Des pays tels que le Brésil, la Grèce ou l’Italie ont également fourni du pétrole à Israël, y compris après l’arrêt de la Cour Internationale de Justice de janvier dernier. Les juristes alertent sur le fait que des entreprises et des gouvernements risquent de se rendre complices de crimes de guerre.
Par Pablo Elorduy/El salto diario
Un rapport de Oil Change International permet de chiffrer l’approvisionnement en pétrole qui alimente le génocide en cours d’Israël contre le peuple palestinien. L’ouvrage Behind the Barrel: New Insights into the Countries and Companies Behind Israel’s Fuel Supply extrait des données sur la chaîne d’approvisionnement du Sinoimex Global Trade Monitor, pour donner un « décompte fiable des volumes de pétrole brut, de produits pétroliers intermédiaires et de produits finis délivrés à Israël par la mer, depuis l’invasion de la Bande de Gaza le 27 octobre 2023 ». Les données datent du mois de mars – la publication la plus récente – mais l’approvisionnement n’a certainement pas été interrompu.
Des pays comme les États-Unis ou l’Azerbaïdjan ont fourni du fioul à Israël ; de grandes multinationales internationales du pétrole ont également continué à lui fournir du pétrole, même lorsque la Cour Internationale de Justice a décrété, le 26 janvier 2024, que les Palestiniens de Gaza bénéficient des droits prévus par la Convention sur le génocide.
Un litre de brut sur trois fournis à Israël provient des multinationales Chevron (8 %), BP (8 %), ExxonMobil (6 %), Shell (5 %), Eni (4 %) et TotalEnergies (5 %).

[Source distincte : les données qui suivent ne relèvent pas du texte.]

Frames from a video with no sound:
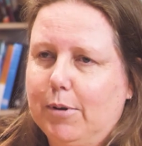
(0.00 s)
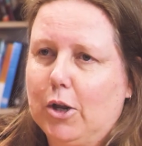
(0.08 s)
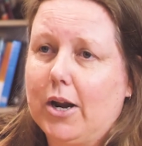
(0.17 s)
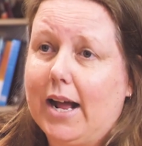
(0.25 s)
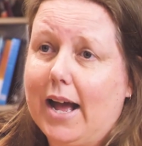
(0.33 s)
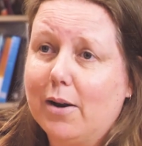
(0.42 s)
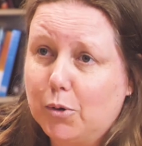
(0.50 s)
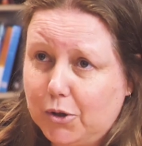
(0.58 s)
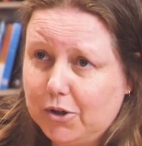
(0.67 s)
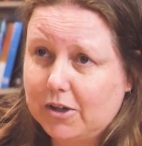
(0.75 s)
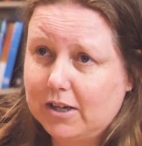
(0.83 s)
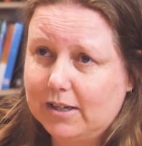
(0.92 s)
A lot of hard
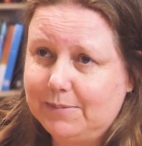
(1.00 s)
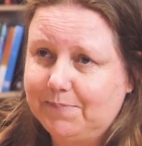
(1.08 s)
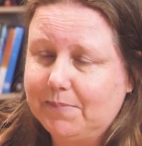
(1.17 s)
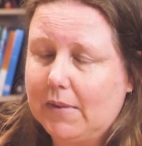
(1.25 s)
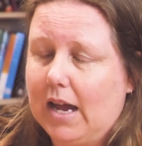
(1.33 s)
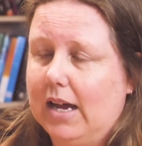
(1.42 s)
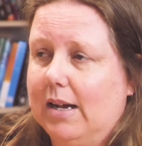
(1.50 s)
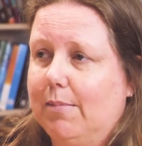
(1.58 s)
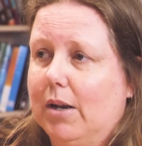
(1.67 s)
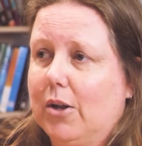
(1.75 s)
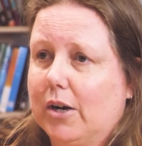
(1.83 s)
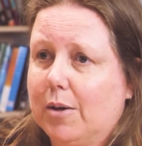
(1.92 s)
work,
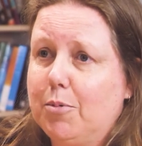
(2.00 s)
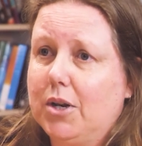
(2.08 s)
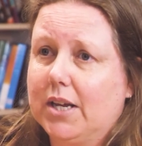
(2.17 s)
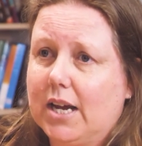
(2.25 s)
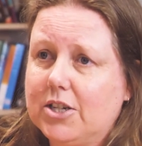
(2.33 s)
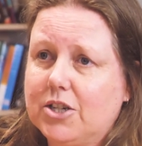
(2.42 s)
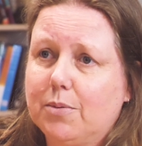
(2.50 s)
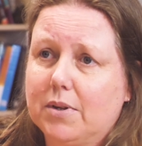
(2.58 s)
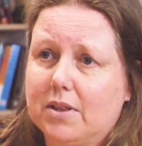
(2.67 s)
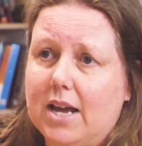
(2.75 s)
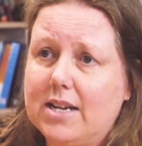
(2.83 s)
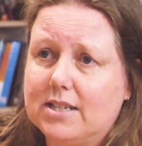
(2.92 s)
a lot of communication
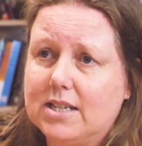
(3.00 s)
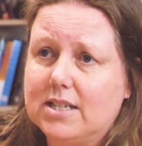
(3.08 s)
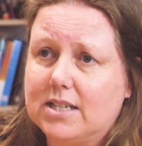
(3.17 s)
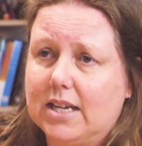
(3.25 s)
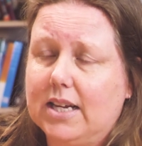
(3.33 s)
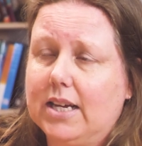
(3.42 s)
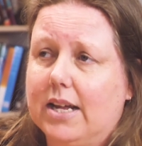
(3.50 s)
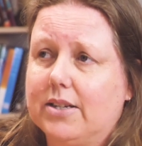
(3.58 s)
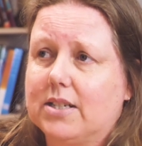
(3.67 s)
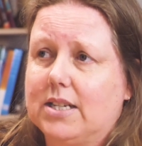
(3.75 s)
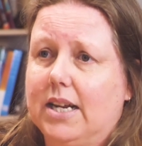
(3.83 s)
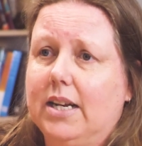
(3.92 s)
with ACC,
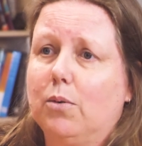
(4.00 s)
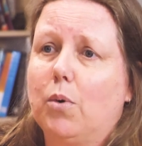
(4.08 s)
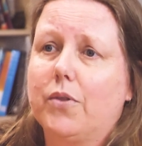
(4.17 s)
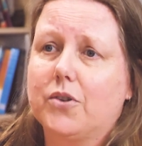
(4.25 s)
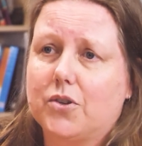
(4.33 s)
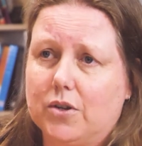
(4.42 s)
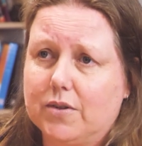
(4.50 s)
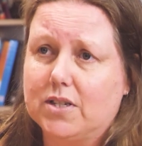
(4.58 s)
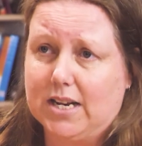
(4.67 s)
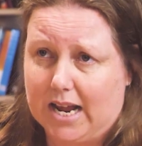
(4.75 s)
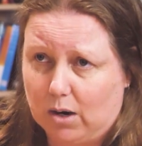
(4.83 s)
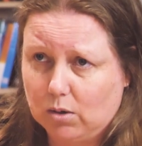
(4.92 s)
understanding what the
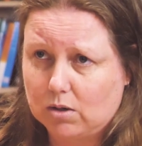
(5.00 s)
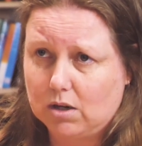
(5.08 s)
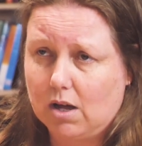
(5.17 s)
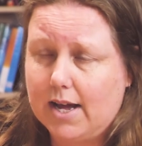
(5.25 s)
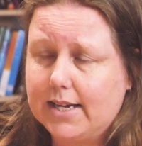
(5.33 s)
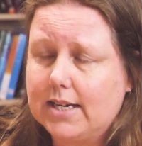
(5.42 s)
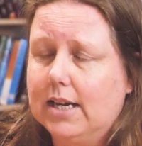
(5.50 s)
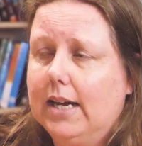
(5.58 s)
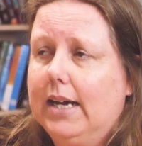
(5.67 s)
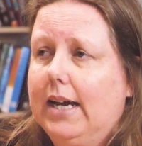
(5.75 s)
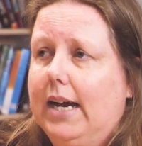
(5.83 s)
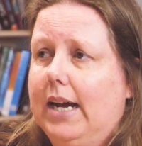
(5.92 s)
service now looked like.
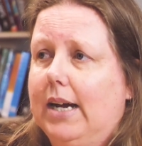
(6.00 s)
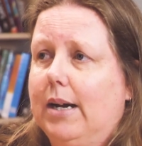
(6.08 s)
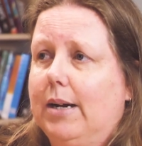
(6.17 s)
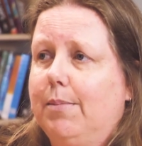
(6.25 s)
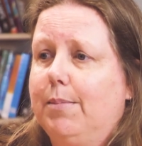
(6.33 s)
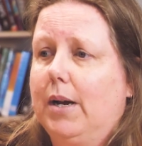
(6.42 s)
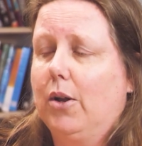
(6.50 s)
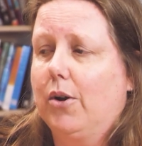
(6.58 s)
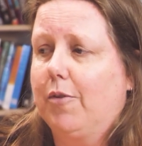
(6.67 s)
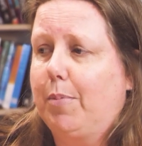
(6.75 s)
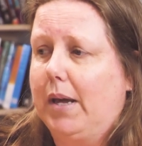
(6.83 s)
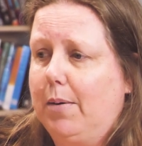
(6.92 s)
A
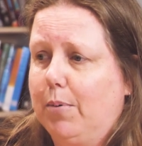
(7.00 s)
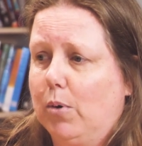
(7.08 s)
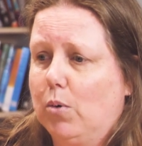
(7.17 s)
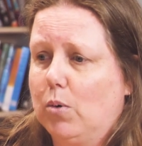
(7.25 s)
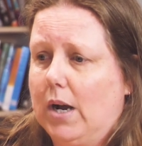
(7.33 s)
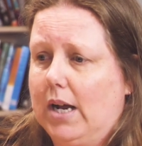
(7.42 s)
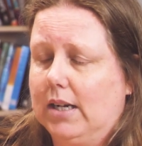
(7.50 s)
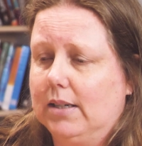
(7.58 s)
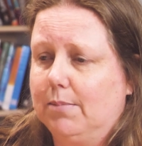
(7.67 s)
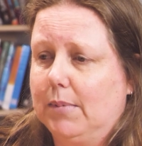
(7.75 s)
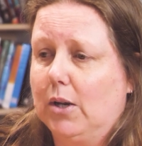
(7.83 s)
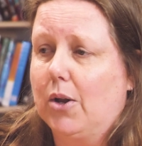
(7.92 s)
lot of people,
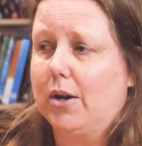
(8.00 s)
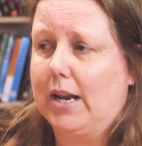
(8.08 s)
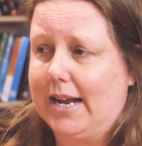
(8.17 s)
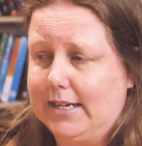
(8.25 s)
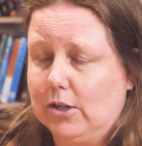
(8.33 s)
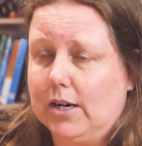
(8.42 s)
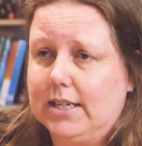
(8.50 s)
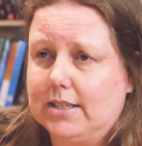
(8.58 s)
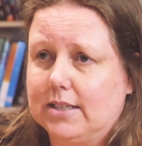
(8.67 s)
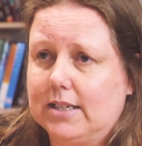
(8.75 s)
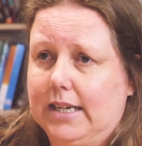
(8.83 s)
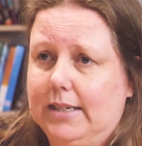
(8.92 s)
a lot of late
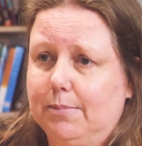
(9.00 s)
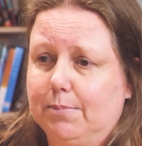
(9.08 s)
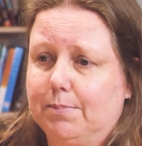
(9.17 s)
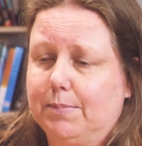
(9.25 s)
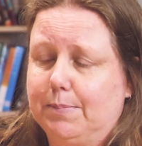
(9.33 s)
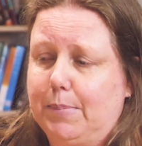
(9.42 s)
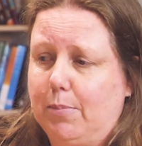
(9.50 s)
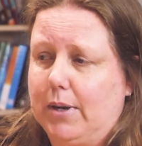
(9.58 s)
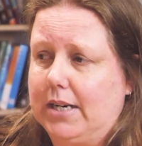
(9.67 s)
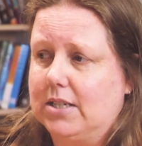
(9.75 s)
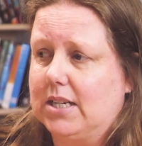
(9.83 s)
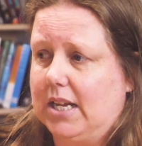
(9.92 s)
nights, people
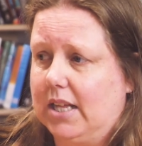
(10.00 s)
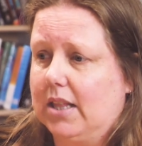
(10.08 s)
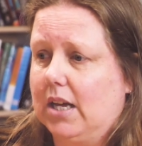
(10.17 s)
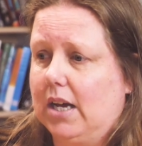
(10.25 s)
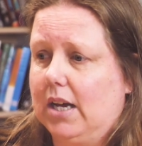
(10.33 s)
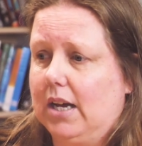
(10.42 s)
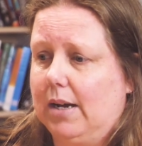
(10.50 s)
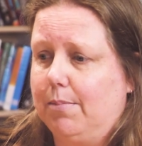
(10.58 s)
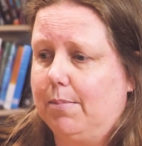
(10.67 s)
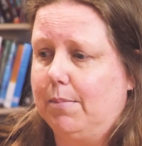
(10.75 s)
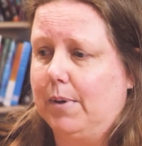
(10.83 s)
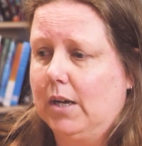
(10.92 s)
getting together,
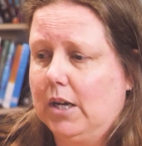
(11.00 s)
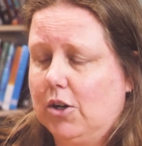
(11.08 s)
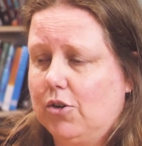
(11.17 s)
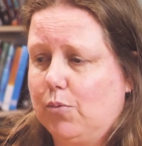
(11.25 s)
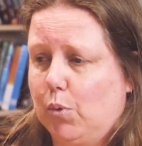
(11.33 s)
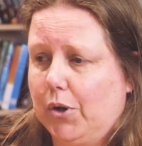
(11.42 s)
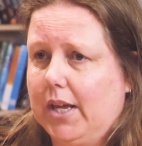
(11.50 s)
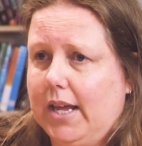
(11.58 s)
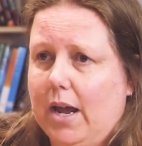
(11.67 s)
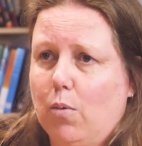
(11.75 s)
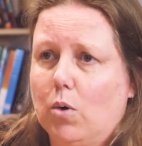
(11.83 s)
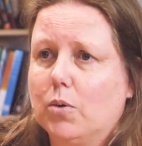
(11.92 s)

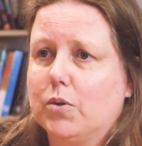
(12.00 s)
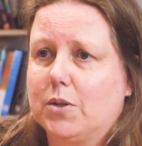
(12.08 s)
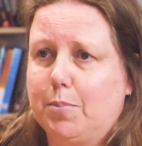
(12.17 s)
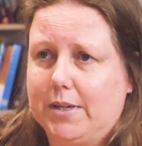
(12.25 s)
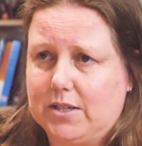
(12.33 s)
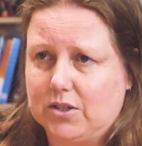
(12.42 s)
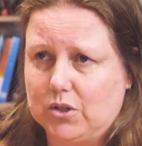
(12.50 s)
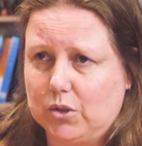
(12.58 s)
working out what was the best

En ce qui concerne les pays, l’Azerbaïdjan est le principal fournisseur, via l’oléoduc Bakou-Tbilissi-Ceyhan (BTC), qui appartient à British Petroleum. Dans le cas des États-Unis, le brut est acheminé par des navires pétroliers comme l’Overseas Santorini, dont le fioul provient de la raffinerie Valero, à Corpus Christi au Texas. De plus, les États-Unis sont l’unique fournisseur de carburant pour l’aviation militaire israélienne.
Oil Change International signale également la responsabilité du Brésil, alors même que son président s’est montré hostile au régime de Benyamin Netanyahou : « En tant qu’important fournisseur de pétrole pour Israël, le président brésilien Lula, qui a été très critique des actions d’Israël, a la possibilité de contribuer à l’obtention d’un cessez-le-feu en imposant un embargo pétrolier ». En réalité, les données de ce rapport indiquent que le brut brésilien représente 9 % de cet approvisionnement, depuis le début de la guerre. En avril, deux mois après l’arrêt de la CIJ, le Brésil a envoyé un navire pétrolier en Israël.
Le Nigeria, la République du Congo et, en Europe, l’Italie, l’Albanie et la Grèce sont d’autres de ces fournisseurs. La Grèce et Chypre fournissent également des services de transbordement. Comme le signalent les experts, les sociétés qui fournissent du carburant pour l’aviation et du pétrole à Israël se trouvent en position d’offrir un soutien matériel à l’armée, en toute conscience des effets néfastes prévisibles et, par conséquent, risquent d’être complices de crimes de guerre, de génocide et d’autres crimes relevant du droit international.
« Chaque fois que Chevron, BP, Exxon, Shell, Eni et TotalEnergies fournissent du carburant à Israël, ces sociétés s’exposent à des poursuites pour complicité d’actes de génocide contre les civils de Gaza », résume David Tong, directeur de la Campagne Industrie de Oil Change International.
Lorne Stockman, directeur des recherches de Oil Change International, explique l’intérêt de la recherche et la portée de cet approvisionnement : « Malgré l’arrêt de la CIJ, qui condamne l’occupation illégale du territoire palestinien, des pays et des entreprises continuent de fournir le pétrole qui alimente l’agression militaire d’Israël. Cette complicité permanente révèle un mépris flagrant pour le droit international et les droits humains, dès lors que le profit leur importe plus que la justice et la paix ».